We explore the sensitivity of weak-lensing observables to the expansion history of the Universe and to the growth of cosmic structures, as well as the relative contribution of both effects to constraining cosmological parameters. We utilize ray-tracing dark-matter-only $N$-body simulations and validate our technique by comparing our results for the convergence power spectrum with analytic results from past studies. We then extend our analysis to non-Gaussian observables which cannot be easily treated analytically. We study the convergence (equilateral) bispectrum and two topological observables, lensing peaks and Minkowski functionals, focusing on their sensitivity to the matter density ${\mathrm{\ensuremath{\Omega}}}_{m}$ and the dark energy equation of state $w$. We find that a cancellation between the geometry and growth effects is a common feature for all observables and exists at the map level. It weakens the overall sensitivity by factors of up to 3 and 1.5 for $w$ and ${\mathrm{\ensuremath{\Omega}}}_{m}$, respectively, with the bispectrum worst affected.

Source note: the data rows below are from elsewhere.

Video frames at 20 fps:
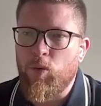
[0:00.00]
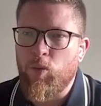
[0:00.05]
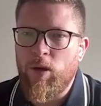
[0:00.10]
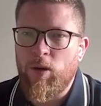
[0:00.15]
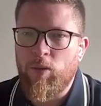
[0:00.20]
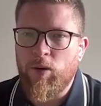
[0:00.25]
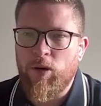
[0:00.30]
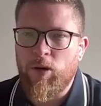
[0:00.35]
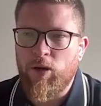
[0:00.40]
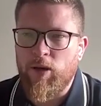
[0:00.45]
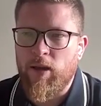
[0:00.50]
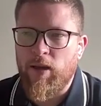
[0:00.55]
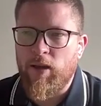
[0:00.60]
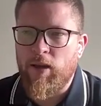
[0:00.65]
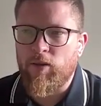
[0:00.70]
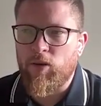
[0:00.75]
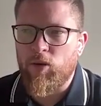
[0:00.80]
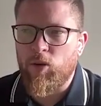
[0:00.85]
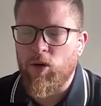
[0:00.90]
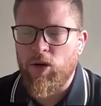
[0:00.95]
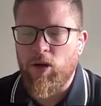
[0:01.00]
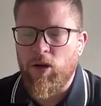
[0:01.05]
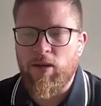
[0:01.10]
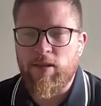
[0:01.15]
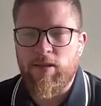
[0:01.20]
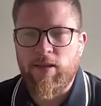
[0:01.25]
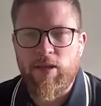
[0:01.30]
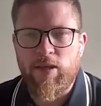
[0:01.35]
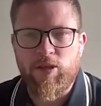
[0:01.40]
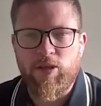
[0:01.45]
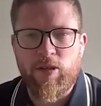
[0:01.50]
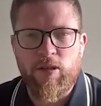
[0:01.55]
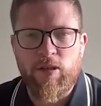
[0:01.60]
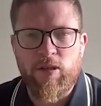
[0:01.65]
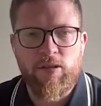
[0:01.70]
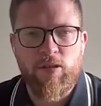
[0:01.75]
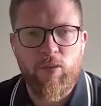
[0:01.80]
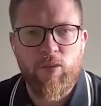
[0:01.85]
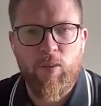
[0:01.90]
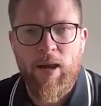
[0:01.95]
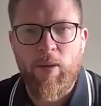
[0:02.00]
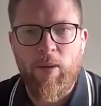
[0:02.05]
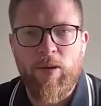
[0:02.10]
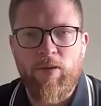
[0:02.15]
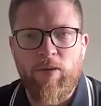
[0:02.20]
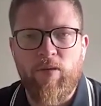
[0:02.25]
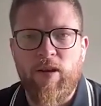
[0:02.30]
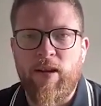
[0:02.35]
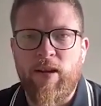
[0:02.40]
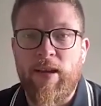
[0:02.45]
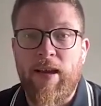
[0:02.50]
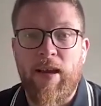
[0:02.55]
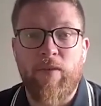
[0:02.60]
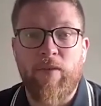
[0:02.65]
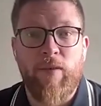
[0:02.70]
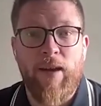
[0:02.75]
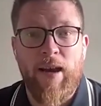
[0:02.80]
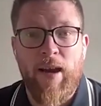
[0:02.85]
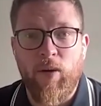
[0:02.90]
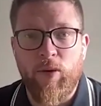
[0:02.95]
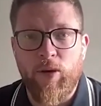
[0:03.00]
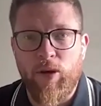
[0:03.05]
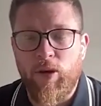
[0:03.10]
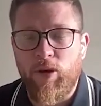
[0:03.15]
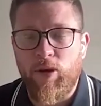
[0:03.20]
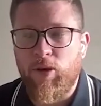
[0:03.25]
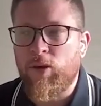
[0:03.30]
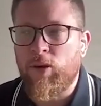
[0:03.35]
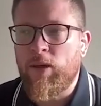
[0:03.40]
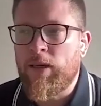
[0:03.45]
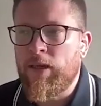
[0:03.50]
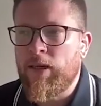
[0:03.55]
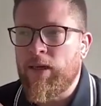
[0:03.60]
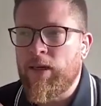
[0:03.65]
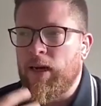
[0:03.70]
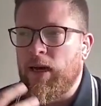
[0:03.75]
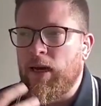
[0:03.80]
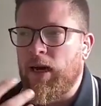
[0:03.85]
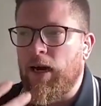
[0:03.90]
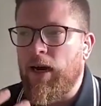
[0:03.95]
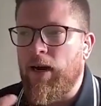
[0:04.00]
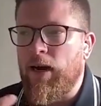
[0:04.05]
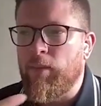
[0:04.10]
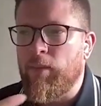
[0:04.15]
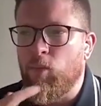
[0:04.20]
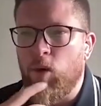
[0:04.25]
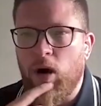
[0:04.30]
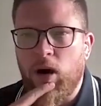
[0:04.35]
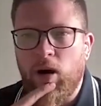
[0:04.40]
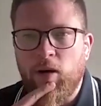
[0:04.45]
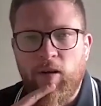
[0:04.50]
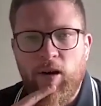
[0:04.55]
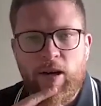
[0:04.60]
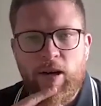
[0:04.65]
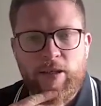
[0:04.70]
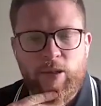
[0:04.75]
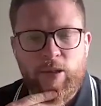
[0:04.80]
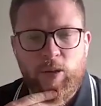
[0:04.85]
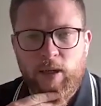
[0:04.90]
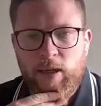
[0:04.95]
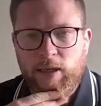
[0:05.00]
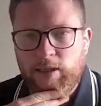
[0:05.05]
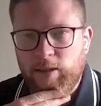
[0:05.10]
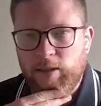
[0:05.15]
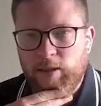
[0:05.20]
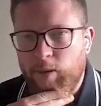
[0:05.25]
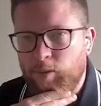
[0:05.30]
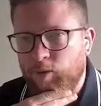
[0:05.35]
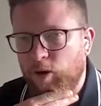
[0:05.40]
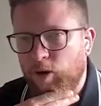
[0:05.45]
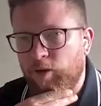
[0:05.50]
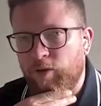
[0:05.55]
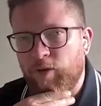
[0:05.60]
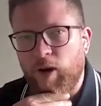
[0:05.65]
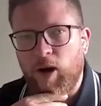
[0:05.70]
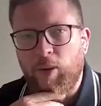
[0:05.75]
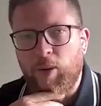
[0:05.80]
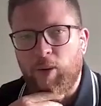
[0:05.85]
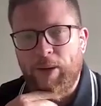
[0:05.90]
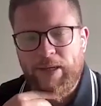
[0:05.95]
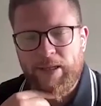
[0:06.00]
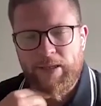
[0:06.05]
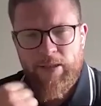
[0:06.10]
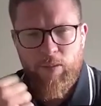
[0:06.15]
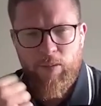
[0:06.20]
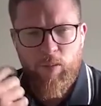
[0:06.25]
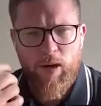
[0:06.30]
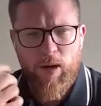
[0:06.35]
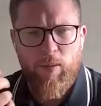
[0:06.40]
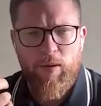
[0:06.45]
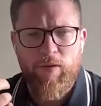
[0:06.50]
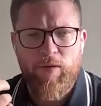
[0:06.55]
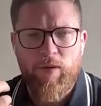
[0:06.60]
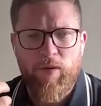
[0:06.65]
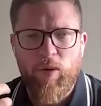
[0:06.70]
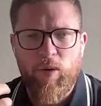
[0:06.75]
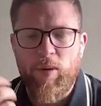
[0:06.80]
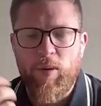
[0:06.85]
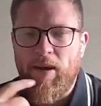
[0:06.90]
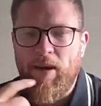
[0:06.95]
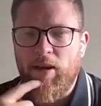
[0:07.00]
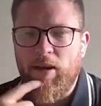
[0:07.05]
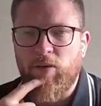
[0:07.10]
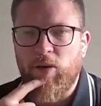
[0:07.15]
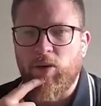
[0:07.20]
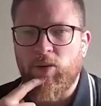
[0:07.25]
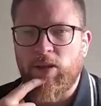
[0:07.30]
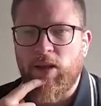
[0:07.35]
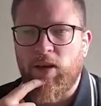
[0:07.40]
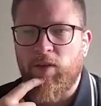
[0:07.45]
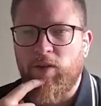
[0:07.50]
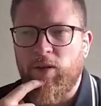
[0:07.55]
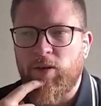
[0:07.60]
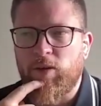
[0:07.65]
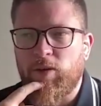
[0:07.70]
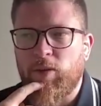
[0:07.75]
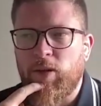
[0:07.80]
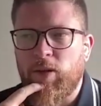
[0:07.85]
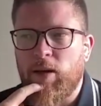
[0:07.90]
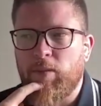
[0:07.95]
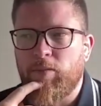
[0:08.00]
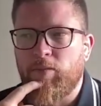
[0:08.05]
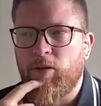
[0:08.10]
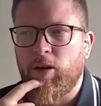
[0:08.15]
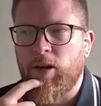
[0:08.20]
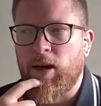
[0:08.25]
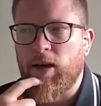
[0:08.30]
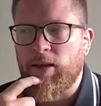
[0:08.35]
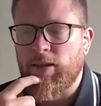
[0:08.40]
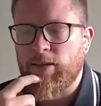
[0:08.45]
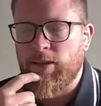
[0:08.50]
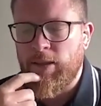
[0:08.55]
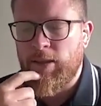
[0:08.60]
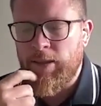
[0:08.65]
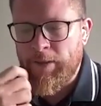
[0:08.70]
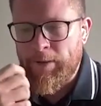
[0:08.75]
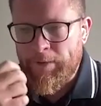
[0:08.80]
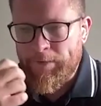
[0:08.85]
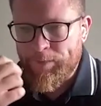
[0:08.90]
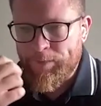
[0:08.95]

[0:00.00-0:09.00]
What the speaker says: We were looking as an organisation as to where we really add value, what our ideal customer profile is, and where we feel we make a real difference with our product.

However, combining geometry and growth information alleviates the degeneracy between ${\mathrm{\ensuremath{\Omega}}}_{m}$ and $w$ from either effect alone. As a result, the magnitudes of marginalized errors remain similar to those obtained from growth-only effects, but with the correlation between the two parameters switching sign. These results shed light on the origin of the cosmology sensitivity of non-Gaussian statistics and should be useful in optimizing combinations of observables.